[Stored items]

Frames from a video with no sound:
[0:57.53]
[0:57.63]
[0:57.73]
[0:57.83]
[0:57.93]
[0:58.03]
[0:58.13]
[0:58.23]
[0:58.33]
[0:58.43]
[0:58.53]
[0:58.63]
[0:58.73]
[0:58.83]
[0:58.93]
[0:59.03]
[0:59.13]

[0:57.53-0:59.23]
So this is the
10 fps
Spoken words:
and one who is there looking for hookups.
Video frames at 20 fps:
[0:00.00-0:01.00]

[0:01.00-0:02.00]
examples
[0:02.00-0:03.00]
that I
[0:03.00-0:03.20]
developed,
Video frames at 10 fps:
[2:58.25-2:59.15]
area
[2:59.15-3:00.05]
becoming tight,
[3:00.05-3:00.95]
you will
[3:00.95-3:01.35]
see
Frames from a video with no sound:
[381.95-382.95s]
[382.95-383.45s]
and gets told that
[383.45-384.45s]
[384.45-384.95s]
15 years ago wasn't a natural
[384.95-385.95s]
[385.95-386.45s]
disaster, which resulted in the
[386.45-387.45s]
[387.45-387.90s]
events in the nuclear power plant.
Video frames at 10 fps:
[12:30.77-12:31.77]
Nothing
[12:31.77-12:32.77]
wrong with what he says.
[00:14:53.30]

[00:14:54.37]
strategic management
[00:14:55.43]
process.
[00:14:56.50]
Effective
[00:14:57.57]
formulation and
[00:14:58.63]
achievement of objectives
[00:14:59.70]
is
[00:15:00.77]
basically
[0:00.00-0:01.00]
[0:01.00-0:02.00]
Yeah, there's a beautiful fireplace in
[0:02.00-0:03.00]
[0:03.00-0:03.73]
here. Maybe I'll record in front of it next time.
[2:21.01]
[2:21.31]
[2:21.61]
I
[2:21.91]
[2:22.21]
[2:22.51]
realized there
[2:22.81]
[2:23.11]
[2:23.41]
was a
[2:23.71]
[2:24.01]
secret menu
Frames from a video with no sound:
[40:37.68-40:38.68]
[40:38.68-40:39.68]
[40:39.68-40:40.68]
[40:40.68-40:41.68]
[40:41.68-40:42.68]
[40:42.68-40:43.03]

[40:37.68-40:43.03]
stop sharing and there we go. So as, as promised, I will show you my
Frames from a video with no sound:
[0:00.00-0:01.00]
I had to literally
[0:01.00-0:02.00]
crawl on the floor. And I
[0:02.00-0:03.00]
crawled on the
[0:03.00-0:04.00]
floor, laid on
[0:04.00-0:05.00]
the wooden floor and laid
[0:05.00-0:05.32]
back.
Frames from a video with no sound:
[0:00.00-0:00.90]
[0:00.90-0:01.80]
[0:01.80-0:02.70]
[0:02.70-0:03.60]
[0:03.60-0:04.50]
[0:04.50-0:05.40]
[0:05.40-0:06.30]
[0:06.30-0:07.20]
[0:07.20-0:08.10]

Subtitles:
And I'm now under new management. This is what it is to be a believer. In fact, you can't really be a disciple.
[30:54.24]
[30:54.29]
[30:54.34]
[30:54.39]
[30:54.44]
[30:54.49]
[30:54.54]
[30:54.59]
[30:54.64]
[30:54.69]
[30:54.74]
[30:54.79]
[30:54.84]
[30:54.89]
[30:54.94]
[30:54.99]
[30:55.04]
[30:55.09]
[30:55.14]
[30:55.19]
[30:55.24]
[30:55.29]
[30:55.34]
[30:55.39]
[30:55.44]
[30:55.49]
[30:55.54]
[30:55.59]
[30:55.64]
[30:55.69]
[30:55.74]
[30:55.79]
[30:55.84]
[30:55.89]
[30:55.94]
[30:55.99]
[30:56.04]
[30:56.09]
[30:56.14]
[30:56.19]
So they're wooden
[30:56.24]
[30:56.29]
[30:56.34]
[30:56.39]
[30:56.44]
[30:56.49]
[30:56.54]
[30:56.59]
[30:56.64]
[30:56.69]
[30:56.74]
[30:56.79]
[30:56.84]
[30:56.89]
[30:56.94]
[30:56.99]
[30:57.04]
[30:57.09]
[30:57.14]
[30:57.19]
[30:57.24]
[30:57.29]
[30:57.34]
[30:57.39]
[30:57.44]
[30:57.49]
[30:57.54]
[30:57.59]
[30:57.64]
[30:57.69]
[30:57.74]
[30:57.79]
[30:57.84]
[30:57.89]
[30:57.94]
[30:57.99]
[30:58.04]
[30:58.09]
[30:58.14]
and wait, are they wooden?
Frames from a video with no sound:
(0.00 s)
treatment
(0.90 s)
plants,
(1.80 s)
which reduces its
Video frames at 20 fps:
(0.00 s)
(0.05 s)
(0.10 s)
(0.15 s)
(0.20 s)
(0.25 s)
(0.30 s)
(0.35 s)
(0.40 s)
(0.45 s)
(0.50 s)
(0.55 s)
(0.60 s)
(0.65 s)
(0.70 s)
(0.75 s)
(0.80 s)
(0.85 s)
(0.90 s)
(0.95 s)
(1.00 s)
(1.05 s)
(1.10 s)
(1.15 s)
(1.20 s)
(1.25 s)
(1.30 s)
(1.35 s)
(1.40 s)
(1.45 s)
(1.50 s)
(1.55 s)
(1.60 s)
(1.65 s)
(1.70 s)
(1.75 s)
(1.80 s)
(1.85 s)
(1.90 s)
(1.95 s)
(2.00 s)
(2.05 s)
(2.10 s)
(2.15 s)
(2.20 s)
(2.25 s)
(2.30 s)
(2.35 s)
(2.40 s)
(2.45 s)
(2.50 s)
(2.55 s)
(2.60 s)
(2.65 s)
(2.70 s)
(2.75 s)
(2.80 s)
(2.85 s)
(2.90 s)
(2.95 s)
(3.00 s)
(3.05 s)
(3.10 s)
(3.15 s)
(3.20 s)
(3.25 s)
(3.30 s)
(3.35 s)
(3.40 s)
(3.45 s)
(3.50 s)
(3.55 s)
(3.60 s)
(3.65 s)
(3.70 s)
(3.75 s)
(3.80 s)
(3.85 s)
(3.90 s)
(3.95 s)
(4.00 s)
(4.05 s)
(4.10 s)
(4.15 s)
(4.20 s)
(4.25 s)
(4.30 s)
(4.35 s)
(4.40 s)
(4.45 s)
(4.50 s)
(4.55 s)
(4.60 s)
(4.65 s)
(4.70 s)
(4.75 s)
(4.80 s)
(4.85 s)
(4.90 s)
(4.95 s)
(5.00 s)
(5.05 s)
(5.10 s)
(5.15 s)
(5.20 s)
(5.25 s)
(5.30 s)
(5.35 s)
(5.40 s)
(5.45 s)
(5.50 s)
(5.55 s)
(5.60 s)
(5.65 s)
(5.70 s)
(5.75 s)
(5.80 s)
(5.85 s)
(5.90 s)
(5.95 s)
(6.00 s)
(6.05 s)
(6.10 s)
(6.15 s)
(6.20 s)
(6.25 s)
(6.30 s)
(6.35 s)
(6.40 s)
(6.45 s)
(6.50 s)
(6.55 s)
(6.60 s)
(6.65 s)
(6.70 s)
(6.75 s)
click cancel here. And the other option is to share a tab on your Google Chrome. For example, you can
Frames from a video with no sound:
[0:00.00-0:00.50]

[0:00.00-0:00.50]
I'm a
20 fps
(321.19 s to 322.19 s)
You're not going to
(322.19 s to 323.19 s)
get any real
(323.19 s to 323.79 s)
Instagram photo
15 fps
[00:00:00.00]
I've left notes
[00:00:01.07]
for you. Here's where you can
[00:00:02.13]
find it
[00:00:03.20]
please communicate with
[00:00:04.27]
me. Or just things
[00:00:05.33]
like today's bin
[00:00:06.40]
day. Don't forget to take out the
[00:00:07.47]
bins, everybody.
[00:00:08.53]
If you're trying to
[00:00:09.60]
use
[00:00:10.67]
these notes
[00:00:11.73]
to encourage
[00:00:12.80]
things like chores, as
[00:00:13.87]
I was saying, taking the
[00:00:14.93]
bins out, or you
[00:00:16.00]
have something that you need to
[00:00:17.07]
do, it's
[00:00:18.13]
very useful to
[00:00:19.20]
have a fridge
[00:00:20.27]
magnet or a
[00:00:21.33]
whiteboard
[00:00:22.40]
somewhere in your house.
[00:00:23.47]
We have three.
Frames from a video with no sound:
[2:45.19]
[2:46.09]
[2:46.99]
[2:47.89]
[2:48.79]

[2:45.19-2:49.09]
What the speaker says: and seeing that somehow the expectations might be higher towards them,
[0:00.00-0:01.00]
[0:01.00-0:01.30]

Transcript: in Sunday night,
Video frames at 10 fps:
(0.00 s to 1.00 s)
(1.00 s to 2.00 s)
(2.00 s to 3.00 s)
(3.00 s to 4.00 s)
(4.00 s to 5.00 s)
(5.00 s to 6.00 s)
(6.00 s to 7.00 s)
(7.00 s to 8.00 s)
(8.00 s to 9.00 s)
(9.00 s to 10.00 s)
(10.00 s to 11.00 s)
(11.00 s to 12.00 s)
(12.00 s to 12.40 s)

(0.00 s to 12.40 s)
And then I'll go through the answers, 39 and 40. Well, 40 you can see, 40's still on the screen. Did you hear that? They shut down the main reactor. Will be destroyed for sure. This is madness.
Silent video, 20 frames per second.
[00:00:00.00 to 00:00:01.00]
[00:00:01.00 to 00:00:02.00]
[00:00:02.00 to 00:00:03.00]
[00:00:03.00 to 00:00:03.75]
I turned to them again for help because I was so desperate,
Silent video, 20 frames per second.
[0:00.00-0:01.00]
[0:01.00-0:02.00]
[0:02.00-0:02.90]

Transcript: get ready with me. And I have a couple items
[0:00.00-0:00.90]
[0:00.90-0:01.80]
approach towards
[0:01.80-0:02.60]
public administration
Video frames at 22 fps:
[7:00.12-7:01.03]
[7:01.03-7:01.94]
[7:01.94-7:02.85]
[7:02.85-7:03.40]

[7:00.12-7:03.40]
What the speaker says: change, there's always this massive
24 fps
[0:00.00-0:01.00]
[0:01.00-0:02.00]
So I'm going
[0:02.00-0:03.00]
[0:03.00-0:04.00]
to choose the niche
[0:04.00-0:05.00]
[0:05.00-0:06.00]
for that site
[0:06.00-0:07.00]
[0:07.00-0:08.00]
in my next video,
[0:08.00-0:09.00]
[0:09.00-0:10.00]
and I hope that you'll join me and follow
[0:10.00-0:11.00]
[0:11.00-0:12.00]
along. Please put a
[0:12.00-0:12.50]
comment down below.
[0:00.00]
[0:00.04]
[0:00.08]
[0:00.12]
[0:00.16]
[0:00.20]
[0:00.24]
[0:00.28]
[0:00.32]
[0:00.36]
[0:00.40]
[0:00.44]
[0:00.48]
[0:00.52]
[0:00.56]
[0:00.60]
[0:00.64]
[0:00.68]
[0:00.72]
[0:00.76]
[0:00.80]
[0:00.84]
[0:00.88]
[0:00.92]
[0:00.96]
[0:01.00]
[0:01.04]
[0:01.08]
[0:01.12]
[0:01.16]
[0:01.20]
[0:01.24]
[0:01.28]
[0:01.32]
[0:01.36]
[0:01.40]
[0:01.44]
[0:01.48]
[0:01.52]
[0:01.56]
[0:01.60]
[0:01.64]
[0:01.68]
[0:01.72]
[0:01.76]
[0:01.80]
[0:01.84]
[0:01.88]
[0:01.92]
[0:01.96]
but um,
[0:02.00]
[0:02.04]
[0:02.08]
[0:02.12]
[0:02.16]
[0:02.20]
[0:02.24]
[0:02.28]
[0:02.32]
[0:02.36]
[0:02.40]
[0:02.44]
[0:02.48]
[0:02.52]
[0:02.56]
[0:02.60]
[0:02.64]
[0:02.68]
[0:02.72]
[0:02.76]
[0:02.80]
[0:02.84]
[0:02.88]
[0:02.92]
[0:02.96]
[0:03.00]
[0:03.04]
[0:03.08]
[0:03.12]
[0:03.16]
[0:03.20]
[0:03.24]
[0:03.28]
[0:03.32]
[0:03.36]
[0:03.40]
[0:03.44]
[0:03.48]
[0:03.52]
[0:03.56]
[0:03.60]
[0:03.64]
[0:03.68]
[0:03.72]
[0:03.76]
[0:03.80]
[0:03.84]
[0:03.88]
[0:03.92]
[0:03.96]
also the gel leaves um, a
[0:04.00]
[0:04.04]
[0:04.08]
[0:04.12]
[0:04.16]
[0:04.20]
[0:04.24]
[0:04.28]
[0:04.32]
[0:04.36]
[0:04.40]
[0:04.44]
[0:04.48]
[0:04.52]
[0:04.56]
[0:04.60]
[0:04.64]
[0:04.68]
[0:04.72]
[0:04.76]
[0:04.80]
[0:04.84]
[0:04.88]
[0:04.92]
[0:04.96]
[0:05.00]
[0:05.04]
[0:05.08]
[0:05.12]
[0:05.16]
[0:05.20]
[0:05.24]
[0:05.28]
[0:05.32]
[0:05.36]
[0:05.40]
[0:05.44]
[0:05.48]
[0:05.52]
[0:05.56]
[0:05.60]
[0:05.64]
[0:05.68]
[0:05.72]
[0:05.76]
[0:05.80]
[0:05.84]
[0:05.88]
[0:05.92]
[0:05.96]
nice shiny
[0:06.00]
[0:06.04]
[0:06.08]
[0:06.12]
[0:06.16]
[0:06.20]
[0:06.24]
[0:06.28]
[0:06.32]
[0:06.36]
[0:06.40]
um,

YOUR OBJECTIVE: From the records above, transcribe exactly the run of lines that opens with the line holding "[7:00.12-7:03.40]" and closes with the line holding "[0:10.00-0:11.00]", both included.

FINAL ANSWER:
[7:00.12-7:03.40]
What the speaker says: change, there's always this massive
24 fps
[0:00.00-0:01.00]
[0:01.00-0:02.00]
So I'm going
[0:02.00-0:03.00]
[0:03.00-0:04.00]
to choose the niche
[0:04.00-0:05.00]
[0:05.00-0:06.00]
for that site
[0:06.00-0:07.00]
[0:07.00-0:08.00]
in my next video,
[0:08.00-0:09.00]
[0:09.00-0:10.00]
and I hope that you'll join me and follow
[0:10.00-0:11.00]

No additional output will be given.